The Resource Innovation and Solutions Network accelerates the global transition to a circular economy through a global network of public, private and NGO partners using collaboration, research, innovation, education and application of technologies to create economic value through sustainable resource management.
- Regional Integrated Resource Management
- Continuous Innovation
- Collaborative Symbiosis
- Social and inter-generational justice
- Economic development
Success is defined as fully embracing and implementing the Hannover Principles and the principles of a circular economy, as defined by the Ellen MacArthur Foundation.
Decision-making is to favor long-term goals and thinking over short term goals or opportunities. Continuous innovation includes making choices within existing constraints today that do not inhibit or delay better solutions when they become available.
Decision-making is to include thoughtful consideration of all people and species of this, past and future generations, especially when they are not at the table to represent their interests.
Everything is inter-connected. Any changes to or activities of the network are to be evaluated for their anticipated impacts and potential unintended impacts (beneficial, benign and adverse) on the rest of the network and the broader community.
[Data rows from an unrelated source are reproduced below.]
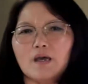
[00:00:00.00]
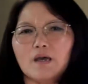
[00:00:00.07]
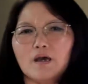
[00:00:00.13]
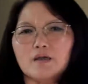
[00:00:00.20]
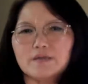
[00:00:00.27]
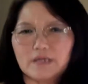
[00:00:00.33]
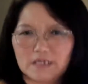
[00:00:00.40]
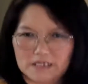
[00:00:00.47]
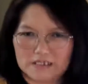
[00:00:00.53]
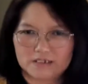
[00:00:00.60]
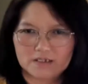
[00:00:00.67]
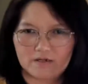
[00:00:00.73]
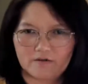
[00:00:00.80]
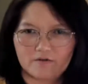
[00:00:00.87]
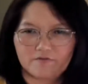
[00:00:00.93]
the
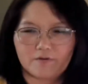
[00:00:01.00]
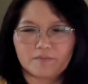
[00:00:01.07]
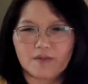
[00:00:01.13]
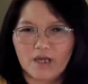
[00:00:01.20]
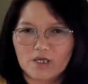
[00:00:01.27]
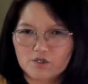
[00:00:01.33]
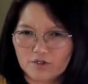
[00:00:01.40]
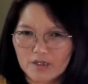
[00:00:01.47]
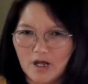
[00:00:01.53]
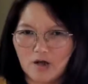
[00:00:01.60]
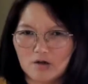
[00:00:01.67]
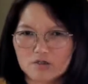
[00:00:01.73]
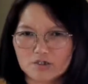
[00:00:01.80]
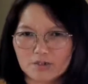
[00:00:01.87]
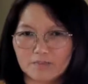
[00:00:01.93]
East, from the Asian
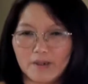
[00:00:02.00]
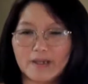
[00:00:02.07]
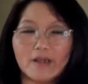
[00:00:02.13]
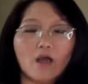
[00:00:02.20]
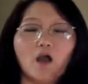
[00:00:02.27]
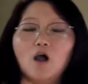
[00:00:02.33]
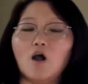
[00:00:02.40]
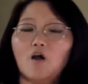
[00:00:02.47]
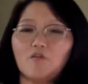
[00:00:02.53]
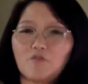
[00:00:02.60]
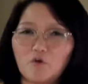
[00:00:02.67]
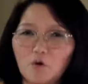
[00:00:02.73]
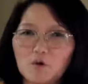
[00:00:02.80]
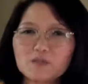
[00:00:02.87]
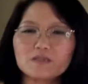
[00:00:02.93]
culture. But of
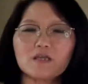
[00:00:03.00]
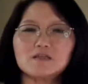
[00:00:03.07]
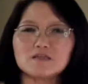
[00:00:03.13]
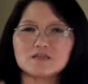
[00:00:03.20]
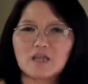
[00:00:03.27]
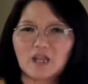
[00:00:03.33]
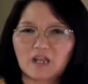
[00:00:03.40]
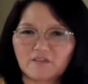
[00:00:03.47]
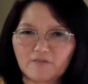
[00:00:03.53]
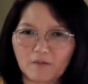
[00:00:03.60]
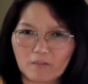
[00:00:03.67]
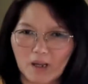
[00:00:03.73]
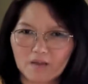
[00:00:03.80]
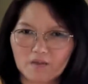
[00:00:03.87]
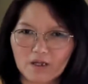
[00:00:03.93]
course, in scientific
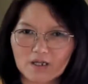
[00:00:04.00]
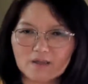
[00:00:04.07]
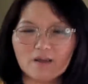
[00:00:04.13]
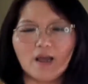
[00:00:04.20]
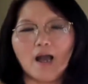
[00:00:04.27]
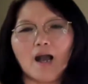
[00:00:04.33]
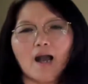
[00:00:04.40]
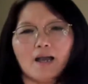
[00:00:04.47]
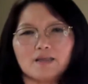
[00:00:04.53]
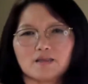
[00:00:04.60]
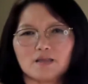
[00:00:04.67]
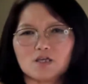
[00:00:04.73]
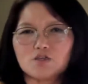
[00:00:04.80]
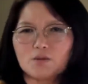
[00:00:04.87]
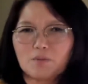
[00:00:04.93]
method, I
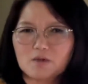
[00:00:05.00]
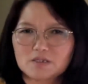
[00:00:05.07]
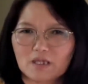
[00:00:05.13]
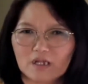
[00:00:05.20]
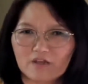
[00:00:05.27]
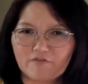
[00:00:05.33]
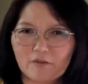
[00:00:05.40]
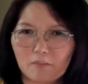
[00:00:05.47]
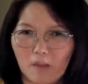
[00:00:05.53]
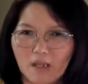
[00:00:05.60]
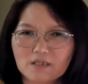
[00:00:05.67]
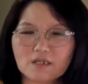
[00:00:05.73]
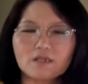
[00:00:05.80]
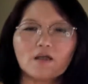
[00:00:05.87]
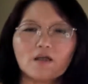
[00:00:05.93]
teach about scientific
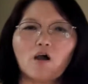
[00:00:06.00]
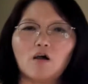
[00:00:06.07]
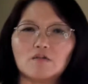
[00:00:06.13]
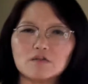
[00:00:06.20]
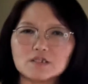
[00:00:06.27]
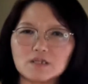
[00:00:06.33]
method, holistic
True integrated resource management and innovation expands beyond waste resources to include the quality, availability, responsible use and appropriate valuation of all resources (water, air, energy, etc.).
The network is to promote the principles of the Living Building Challenge and Living Community Challenge for their consistency with circular economic and zero waste, water and energy goals.
Inspiration is key. As a vanguard to promote behavioral transformation globally, network activities are to include opportunities for human inspiration and education, celebrating their roots in re-imaging waste.
A primary goal of the network is to create circular economic value & jobs locally and regionally. Decisions should strengthen the market-based environment and symbiotic relationships, and emphasize regional solutions.
Perfect solutions and an imperfect world often collide. Transparency about those collisions and the results and lessons learned provide enormous educational opportunities to devise better solutions for others and for the future. The network is to promote open communication and transparent knowledge sharing.